Where the records below show a line containing "[00:00:00.68]", start copying; end with the line containing "(1.00 s to 2.00 s)", and copy it too.

Extracted entries:
........

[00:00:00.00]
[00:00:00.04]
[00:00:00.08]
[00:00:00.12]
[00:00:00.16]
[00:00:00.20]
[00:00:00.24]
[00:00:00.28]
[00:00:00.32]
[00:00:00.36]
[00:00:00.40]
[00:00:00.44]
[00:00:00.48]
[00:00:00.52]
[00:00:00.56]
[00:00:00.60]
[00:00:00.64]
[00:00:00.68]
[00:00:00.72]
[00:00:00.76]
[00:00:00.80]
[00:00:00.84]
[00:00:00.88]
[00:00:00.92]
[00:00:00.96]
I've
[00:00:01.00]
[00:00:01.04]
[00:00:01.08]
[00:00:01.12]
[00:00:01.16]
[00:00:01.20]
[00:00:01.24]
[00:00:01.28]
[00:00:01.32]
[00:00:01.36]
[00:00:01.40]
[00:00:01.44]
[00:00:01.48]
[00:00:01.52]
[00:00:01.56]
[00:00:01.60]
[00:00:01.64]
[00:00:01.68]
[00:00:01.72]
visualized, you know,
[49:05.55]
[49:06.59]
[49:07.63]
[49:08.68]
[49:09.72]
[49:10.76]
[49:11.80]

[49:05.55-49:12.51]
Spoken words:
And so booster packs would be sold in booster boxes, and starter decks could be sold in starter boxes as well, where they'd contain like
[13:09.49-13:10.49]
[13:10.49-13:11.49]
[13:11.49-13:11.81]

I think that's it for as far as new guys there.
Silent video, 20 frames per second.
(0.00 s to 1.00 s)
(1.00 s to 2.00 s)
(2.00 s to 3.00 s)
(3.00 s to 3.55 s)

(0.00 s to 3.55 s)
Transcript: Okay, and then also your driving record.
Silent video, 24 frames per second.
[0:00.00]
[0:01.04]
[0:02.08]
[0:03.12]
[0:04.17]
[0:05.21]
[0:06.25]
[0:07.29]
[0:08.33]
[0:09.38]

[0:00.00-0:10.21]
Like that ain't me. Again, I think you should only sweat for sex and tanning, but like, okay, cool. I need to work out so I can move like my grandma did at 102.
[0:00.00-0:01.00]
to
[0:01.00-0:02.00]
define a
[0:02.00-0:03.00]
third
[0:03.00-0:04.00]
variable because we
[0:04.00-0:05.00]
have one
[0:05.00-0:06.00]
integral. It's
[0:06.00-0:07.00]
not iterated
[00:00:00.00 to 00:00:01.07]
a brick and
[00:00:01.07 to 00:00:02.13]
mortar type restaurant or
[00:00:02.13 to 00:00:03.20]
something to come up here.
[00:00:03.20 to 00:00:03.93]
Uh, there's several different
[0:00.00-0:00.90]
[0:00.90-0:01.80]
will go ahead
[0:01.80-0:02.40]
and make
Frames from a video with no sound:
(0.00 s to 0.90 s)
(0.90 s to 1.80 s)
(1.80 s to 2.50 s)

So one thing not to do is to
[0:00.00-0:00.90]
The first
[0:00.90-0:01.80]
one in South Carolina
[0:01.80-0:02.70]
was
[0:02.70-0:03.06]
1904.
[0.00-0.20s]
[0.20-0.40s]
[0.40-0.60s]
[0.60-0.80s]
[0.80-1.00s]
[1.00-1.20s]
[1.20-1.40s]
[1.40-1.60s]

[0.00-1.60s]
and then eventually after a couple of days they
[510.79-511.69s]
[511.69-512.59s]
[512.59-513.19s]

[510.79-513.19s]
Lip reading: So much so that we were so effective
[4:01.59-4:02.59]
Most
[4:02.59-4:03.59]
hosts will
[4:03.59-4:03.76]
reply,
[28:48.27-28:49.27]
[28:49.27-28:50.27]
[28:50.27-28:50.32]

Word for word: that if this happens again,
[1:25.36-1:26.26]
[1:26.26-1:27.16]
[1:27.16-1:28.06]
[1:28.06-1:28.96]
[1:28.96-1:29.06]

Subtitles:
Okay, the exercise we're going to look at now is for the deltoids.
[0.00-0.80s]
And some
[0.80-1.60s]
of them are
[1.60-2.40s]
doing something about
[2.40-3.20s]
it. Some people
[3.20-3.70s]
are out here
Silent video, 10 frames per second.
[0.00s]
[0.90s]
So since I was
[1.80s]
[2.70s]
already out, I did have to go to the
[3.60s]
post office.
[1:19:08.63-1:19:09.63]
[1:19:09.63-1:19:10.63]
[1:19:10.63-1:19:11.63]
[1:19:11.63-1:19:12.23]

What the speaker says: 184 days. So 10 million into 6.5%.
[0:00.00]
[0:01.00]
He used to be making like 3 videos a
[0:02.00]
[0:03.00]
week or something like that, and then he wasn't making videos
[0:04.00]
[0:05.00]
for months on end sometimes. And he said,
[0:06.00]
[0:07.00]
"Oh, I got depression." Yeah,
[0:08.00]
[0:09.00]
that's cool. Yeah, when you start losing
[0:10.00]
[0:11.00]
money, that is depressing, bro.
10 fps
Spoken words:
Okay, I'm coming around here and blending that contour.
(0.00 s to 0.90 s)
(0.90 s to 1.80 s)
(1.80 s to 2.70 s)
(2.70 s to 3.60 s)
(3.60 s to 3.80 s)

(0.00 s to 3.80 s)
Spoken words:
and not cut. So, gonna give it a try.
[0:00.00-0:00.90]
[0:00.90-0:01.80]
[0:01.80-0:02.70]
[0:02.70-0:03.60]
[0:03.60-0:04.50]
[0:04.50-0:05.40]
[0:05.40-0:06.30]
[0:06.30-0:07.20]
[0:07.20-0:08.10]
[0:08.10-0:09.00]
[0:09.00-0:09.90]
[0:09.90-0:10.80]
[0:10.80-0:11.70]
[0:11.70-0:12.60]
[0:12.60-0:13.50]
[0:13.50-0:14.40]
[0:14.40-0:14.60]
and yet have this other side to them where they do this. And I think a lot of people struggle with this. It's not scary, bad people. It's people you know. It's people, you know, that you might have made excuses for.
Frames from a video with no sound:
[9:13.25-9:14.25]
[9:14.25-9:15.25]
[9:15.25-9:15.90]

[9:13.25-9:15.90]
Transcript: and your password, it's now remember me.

........

Written reply:
[00:00:00.68]
[00:00:00.72]
[00:00:00.76]
[00:00:00.80]
[00:00:00.84]
[00:00:00.88]
[00:00:00.92]
[00:00:00.96]
I've
[00:00:01.00]
[00:00:01.04]
[00:00:01.08]
[00:00:01.12]
[00:00:01.16]
[00:00:01.20]
[00:00:01.24]
[00:00:01.28]
[00:00:01.32]
[00:00:01.36]
[00:00:01.40]
[00:00:01.44]
[00:00:01.48]
[00:00:01.52]
[00:00:01.56]
[00:00:01.60]
[00:00:01.64]
[00:00:01.68]
[00:00:01.72]
visualized, you know,
[49:05.55]
[49:06.59]
[49:07.63]
[49:08.68]
[49:09.72]
[49:10.76]
[49:11.80]

[49:05.55-49:12.51]
Spoken words:
And so booster packs would be sold in booster boxes, and starter decks could be sold in starter boxes as well, where they'd contain like
[13:09.49-13:10.49]
[13:10.49-13:11.49]
[13:11.49-13:11.81]

I think that's it for as far as new guys there.
Silent video, 20 frames per second.
(0.00 s to 1.00 s)
(1.00 s to 2.00 s)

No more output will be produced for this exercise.